Открыла молодая женщина — очки в роговой оправе, холодный оценивающий взгляд. «Мелкая сошка», — подумал он. Он прежде не встречал эту девушку, но она в точности соответствовала требованиям, которые предъявлял к своему аппарату Конвей: сообразительная, хваткая — возможно, выпускница Гарварда. Умники Конвея — так называли в Капитолии его служащих — молодых мужчин и женщин, отличавшихся не только блестящим умом, но и абсолютной преданностью сенатору.
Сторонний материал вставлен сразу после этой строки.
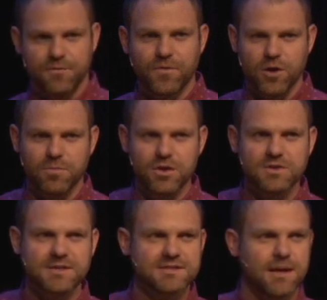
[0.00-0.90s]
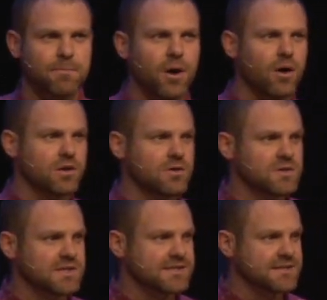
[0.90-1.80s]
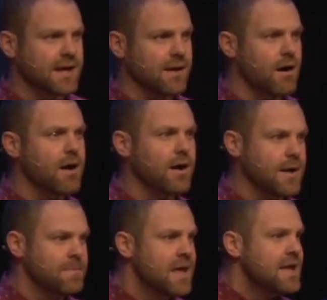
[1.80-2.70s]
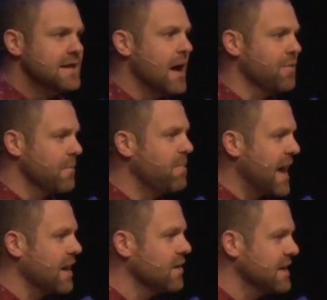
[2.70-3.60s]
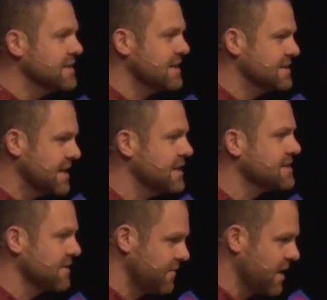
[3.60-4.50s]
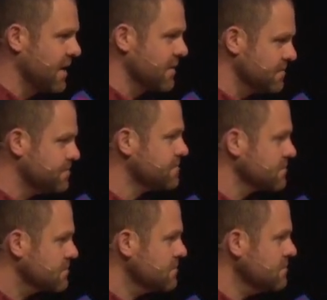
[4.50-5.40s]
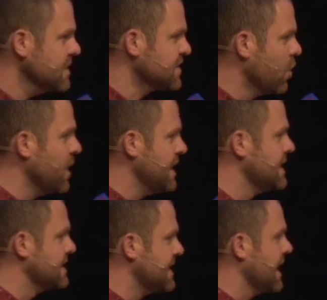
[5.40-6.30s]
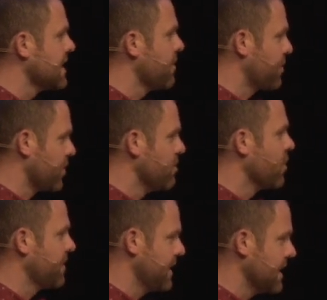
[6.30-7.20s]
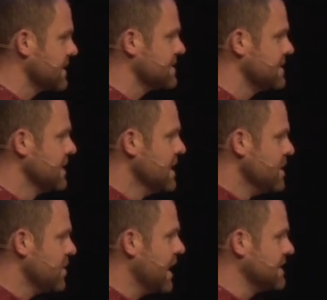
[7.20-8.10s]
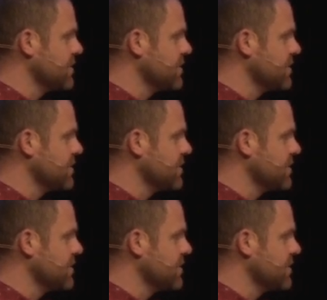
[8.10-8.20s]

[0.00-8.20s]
verb usage that Paul uses, saying, all right, now the battle is intensifying. So we need to take up three more things. You guys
— Я Габриэль Дин, — представился он. — У меня встреча с сенатором Конвеем.
— Они ждут вас в кабинете, агент Дин.
«Они?»
— Следуйте за мной. — Она развернулась и, показывая посетителю дорогу, быстрым шагом проследовала по коридору. Ее невысокие и немодные практичные каблуки глухо стучали по темному дубовому паркету, когда они проходили мимо развешанных по стенам портретов. Среди них был суровый основатель рода, позировавший за письменным столом. Человек в напудренном парике, облаченный в черную судейскую мантию. Еще один представитель семейного клана был увековечен на фоне драпировки из зеленого бархата. В этом коридоре выдающаяся родословная Конвея была представлена во всей красе. Происхождение, которое он предпочитал не выставлять напоказ в своем родном Джорджтауне, где голубая кровь — помеха для политика.
Девушка осторожно постучала в дверь, а потом заглянула в кабинет.
— Здесь агент Дин.
— Спасибо, Джилиан.
Габриэль вошел в кабинет, и дверь бесшумно закрылась за ним. В тот же миг сенатор поднялся из-за массивного стола вишневого дерева и вышел к нему навстречу. Седовласый Конвей, которому было уже за шестьдесят, сохранил выправку морского пехотинца, и их твердое рукопожатие символизировало боевое братство и взаимоуважение.
— Как ты, держишься? — тихо спросил сенатор.
В его голосе было столько участия, что у Габриэля на глаза неожиданно навернулись слезы. Он откашлялся.
— По правде говоря, — признался он, — очень боюсь, что не выдержу.
— Я так понимаю, она легла в больницу сегодня утром.
— Ребенок должен был родиться на прошлой неделе. Но сегодня утром у нее отошли воды и… — Дин запнулся, чувствуя, что краснеет. Солдатские беседы редко касались интимных подробностей женской анатомии.